*** The records Section Begins ***

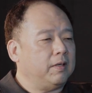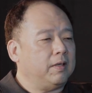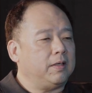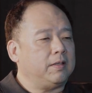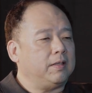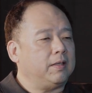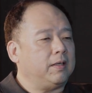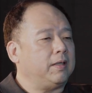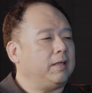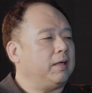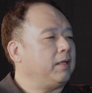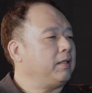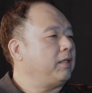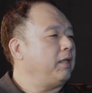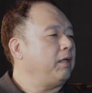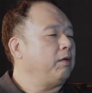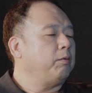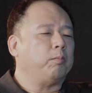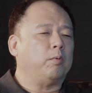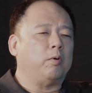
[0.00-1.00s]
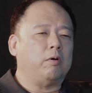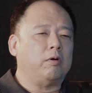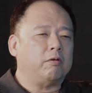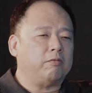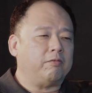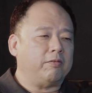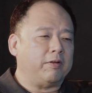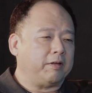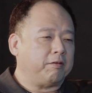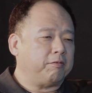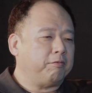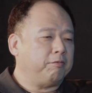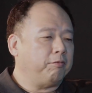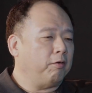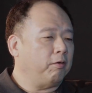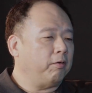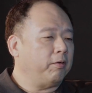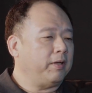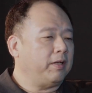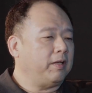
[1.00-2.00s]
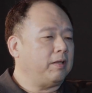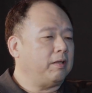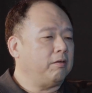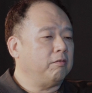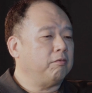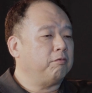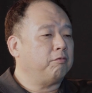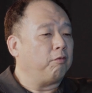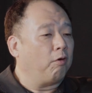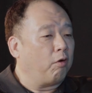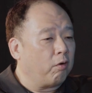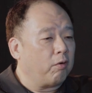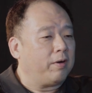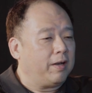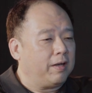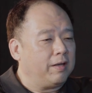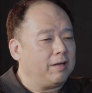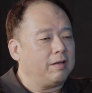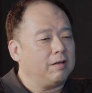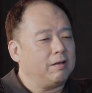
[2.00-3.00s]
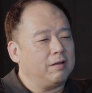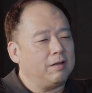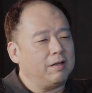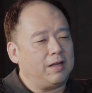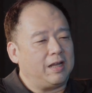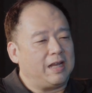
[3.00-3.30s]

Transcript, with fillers: I, I, I think more of like foreign foreign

*** The records Section Ends ***

— What is expected —
Transcribe the entries word for word, without their pictures.

— Your response —
[0.00-1.00s]
[1.00-2.00s]
[2.00-3.00s]
[3.00-3.30s]

Transcript, with fillers: I, I, I think more of like foreign foreign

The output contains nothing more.